Я жду, наверное, минут двадцать. У меня даже мелькает мысль, что про меня тупо забыли и Смоленский улетел в Сочи один. Было бы отлично. Я б ему пожелала попутного ураганного ветра и случайно приземлиться в море.
Когда в дверь раздается требовательный стук, я вздрагиваю от неожиданности.
— Александра, — слышу я глухой голос какого-то мужчины, — вы в порядке?
— Нет, — отзываюсь я, — мне плохо. Кажется, я отравилась. Можете зайти, дверь открыта.
Я слышу тихий скрип. В санузел заглядывает здоровый дядька. Он сразу же замечает меня, с несчастным видом сидящую возле унитаза, и обеспокоенно хмурится.
— Вас уже ищут.
— Я не могу встать, — жалуюсь я, — живот болит. Передайте Кириллу, что, возможно, меня придется заменить. Ему перезвонит Екатерина. А мне надо в больницу.
— Я передам, — кивает дядька и уходит.
Всё. Дело сделано. Я изображаю больную до последнего — с тихим стоном поднимаюсь, согнувшись иду к раковине и, облокотившись на нее и замочив комбинезон, включаю воду, сделав вид, что полощу рот.
Я снова слышу, как скрипит дверь, и смотрю в сторону входа, думая, что вернулся тот дядька, чтобы проводить меня к такси. Но замираю, заметив там не только охрану, но и самого Смоленского. Решил убедиться, что мне плохо?

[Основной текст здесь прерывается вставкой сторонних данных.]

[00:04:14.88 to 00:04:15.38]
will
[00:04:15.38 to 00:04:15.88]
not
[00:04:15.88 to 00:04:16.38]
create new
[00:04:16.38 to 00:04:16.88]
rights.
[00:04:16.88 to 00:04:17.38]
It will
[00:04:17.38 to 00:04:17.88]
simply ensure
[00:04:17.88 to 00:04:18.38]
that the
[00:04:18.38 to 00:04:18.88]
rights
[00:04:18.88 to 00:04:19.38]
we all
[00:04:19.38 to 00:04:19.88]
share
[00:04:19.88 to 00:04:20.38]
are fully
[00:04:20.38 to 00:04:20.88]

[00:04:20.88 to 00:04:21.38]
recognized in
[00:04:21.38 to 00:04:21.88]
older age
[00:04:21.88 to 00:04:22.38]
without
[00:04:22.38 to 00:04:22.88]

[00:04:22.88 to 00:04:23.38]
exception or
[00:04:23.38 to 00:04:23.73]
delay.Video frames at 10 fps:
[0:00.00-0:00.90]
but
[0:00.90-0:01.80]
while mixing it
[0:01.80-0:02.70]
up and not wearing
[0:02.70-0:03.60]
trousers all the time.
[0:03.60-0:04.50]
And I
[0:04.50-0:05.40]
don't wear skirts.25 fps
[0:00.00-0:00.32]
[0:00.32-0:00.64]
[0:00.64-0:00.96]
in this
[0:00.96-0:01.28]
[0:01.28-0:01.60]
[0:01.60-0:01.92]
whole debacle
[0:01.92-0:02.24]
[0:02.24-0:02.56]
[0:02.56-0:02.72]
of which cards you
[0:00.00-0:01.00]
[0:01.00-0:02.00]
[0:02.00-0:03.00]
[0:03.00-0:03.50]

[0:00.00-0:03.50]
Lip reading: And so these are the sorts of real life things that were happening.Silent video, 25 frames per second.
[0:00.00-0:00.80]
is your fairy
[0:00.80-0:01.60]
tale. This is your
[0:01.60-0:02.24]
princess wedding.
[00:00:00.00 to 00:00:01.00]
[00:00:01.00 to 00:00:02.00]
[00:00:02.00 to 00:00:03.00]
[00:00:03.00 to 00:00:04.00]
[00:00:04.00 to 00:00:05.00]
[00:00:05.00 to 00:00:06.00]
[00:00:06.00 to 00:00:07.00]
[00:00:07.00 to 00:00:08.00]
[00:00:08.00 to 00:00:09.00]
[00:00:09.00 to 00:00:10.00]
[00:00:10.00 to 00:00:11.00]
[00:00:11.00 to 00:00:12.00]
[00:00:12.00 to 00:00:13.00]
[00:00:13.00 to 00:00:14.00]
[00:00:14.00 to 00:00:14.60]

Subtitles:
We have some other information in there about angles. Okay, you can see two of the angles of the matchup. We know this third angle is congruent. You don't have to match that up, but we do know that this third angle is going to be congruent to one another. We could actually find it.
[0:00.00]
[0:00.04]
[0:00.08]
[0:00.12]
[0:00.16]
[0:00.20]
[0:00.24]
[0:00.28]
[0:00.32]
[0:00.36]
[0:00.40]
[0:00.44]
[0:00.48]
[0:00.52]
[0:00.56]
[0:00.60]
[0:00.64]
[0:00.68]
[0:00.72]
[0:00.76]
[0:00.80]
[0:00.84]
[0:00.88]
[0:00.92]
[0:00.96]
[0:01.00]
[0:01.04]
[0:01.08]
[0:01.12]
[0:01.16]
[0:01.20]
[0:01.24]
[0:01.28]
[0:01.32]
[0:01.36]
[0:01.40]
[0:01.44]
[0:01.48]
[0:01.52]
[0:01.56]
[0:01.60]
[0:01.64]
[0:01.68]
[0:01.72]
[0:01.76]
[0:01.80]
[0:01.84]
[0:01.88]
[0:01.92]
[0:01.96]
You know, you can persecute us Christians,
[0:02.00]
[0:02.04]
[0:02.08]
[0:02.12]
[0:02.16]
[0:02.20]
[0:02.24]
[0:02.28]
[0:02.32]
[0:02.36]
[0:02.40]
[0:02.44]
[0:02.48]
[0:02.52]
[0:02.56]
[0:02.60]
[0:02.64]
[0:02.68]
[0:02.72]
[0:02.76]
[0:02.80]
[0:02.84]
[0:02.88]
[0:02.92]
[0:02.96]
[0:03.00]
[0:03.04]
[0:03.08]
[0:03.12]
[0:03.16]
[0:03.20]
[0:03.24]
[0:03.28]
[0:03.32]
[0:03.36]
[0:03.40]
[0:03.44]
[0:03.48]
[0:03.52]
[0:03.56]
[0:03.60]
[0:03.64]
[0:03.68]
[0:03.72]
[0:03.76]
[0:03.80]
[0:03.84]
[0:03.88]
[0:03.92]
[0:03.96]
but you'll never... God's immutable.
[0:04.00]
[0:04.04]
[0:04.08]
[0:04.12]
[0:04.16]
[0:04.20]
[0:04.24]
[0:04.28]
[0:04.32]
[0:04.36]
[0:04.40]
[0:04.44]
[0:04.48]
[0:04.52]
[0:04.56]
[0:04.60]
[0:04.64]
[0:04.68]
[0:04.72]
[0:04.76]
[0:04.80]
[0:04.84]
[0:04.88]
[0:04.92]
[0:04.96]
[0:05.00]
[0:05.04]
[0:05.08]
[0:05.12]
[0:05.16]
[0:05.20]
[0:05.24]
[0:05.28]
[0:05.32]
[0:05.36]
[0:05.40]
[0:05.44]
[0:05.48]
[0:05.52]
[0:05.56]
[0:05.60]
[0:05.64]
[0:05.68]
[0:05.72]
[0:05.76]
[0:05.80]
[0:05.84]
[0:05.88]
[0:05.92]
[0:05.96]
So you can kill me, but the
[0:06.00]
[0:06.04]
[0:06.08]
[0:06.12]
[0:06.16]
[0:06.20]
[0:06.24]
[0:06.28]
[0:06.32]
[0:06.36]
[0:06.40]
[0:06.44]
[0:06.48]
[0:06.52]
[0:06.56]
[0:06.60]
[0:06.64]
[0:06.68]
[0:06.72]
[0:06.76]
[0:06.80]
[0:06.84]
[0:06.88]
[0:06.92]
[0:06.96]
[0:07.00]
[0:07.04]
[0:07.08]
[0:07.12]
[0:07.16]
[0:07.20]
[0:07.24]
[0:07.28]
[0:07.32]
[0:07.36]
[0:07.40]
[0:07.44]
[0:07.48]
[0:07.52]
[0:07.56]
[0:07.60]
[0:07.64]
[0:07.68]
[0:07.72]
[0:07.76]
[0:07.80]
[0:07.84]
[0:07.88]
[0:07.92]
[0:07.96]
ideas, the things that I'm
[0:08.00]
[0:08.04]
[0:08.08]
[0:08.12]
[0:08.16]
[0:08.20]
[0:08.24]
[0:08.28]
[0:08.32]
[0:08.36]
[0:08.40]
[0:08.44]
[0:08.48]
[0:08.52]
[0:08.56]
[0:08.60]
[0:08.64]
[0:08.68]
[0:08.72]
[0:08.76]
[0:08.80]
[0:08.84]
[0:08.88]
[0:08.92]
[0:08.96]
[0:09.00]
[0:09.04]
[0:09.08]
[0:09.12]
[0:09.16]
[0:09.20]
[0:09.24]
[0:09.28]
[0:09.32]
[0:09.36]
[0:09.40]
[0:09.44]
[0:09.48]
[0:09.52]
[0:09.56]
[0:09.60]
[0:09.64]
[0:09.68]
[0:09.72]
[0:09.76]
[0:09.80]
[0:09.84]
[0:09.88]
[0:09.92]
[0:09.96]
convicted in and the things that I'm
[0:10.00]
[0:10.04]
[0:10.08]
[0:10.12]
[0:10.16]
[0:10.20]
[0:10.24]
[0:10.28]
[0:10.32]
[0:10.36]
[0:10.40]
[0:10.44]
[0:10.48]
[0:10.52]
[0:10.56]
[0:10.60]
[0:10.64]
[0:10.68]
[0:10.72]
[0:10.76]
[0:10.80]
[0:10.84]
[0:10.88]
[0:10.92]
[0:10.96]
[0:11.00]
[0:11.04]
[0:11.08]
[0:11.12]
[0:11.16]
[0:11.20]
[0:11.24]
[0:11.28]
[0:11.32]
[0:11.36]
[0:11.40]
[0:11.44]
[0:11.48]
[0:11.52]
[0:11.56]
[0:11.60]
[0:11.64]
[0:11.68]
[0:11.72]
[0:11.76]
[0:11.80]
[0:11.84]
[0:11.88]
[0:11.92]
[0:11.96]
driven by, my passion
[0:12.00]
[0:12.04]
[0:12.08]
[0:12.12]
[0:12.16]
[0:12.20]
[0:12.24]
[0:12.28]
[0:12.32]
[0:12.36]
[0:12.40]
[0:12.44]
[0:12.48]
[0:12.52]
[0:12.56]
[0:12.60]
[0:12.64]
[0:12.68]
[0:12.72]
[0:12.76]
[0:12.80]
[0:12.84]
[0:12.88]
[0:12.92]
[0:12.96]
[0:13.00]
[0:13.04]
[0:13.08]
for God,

— Мне надо в больницу, — шепчу я страдальческим тоном. Господи, дайте мне кто-нибудь Оскар за эту роль.
— Отнесете ее в самолет и вызовите врача, — внезапно произносит холодно Смоленский. Я удивленно открываю рот, — смотрите, чтобы не испачкала ничего.
Что?! Он смеется?!
— Кирилл! — окликаю я его, поняв, что этот ублюдок собирается уходить, — мне очень плохо. Екатерина заменит меня другой подходящей девушкой, а мне необходимо в больницу. Похоже, устрицы были несвежие.
— Ты не слышала, что я сказал? — он чуть изгибает бровь, — мне не нужна другая подходящая девушка. Со мной поедешь ты. Хочешь еще поспорить? Забирайте ее.
— Что? — в шоке произношу я, понимая, что мой план как-то пошел совсем не по плану. Этого я не ожидала. Нет, я была в курсе, что совершенно у всех богатых есть свои замашки, но, как правило, никого не интересовала блюющая от устриц девушка. Что с этим человеком не так? — послушай, да, я хочу поспорить, и я отказываюсь от поездки. И не смейте меня трогать, — я выставляю руку, глядя, как охрана пытается зайти внутрь, чтобы забрать меня, — вы не имеете права против моей воли куда-то меня вести. Эй! Пустите!!!